小さな、聞き取れないぐらいの声で呟く優子。

「ごめんねお兄ちゃん。心配かけちゃって」

そう言って、少しはにかんだ笑顔は、いつもの笑顔に戻っていた。

「良いって。それよりせっかく来たんだから、楽しまないとな」


その日はもう日も暮れかけていたため、周辺の散策は明日早く宿を出てする事にした。
と言っても周辺にはコレと言った観光名所もなく、ただ自然を満喫する感じになると思うのだが。
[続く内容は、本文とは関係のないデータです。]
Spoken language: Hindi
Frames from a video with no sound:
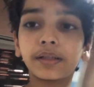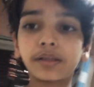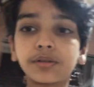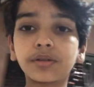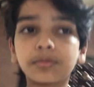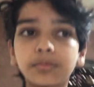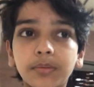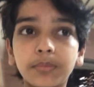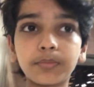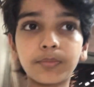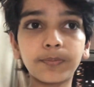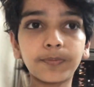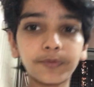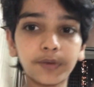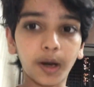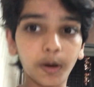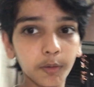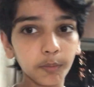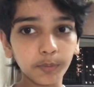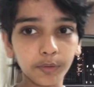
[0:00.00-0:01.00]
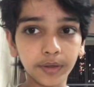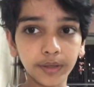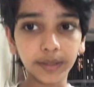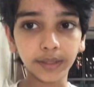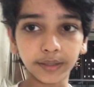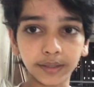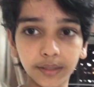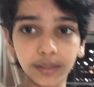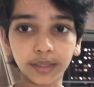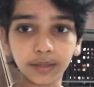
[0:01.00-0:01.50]
किया जब हम फ्लावर बुके
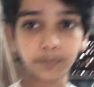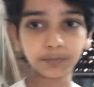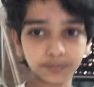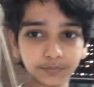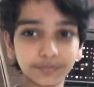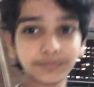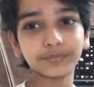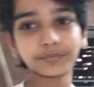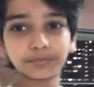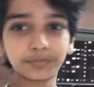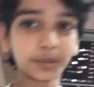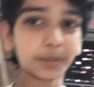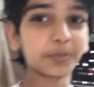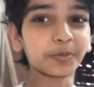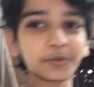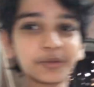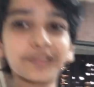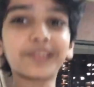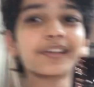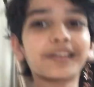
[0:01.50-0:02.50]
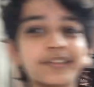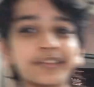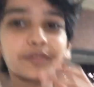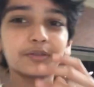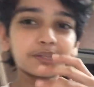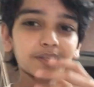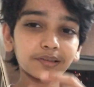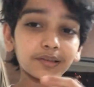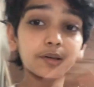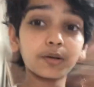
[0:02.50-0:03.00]
लेंगे लाइक प्रपोज करते थे
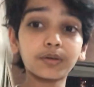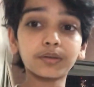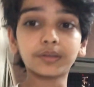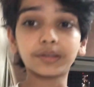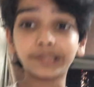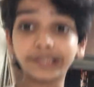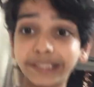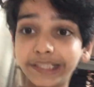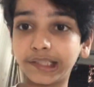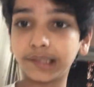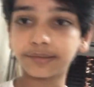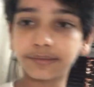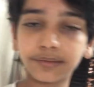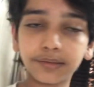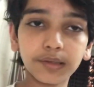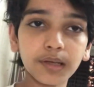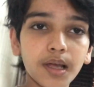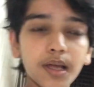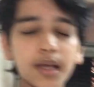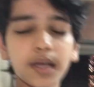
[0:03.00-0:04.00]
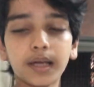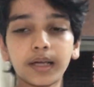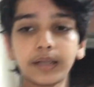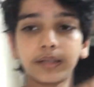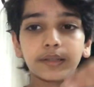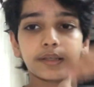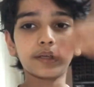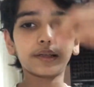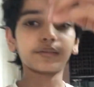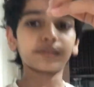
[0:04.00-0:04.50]
तो कैसे ऑन द नीज
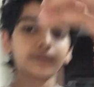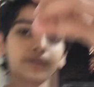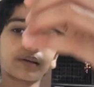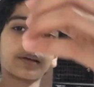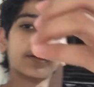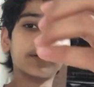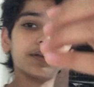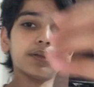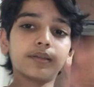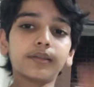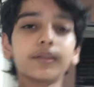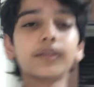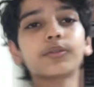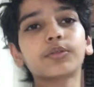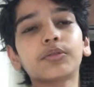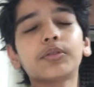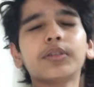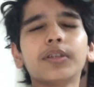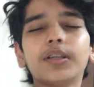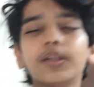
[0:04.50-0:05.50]
एंड देन ऐसा करके देते हैं तो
夕食時、旅館で出される食事は初めてだったのだが、近辺で取れる山菜を中心としたメニューで凄く美味かった。
そしてこの旅行メインの温泉に入る事となったのだが……。

「別々っ?!」

驚く優子。

「いや、当たり前だろ。お前まさか一緒に入る気だったのか?」

呆れ半分で聞いてみる。

「だって、お兄ちゃんずっと俺がついてるって……」

そう俯きながら言う。

「いや、言ったけど風呂とかは別々に決まってるだろ」

どうやら、恐怖で羞恥心が無くなってるみたいだな。
にしても、浴場も1階ってのは誤算だった。

「でも!!」

「でもも、ヘチマもありません。出たらちゃんと入口で待ってるからさ」

「……うん」


そうして別々の風呂へ。
風呂は露天風呂で、人も居なく、ほぼ貸し切り状態だった。
立ち込める湯気に、温かい温泉、空は一面の星空。
普段は味わう事の出来ない開放感を満喫した。

しばらく湯に浸かり、満足したところで風呂を出る。

着替えを済まし、浴場入口に行くが優子はまだ居なかった。

「ちょっと早く出過ぎたか」

ブルルッ!!

マナーにしていた、俺の携帯が振動する。
ディスプレイには、母さんの文字。
ここは、電波が悪いので俺は外に出る事にした。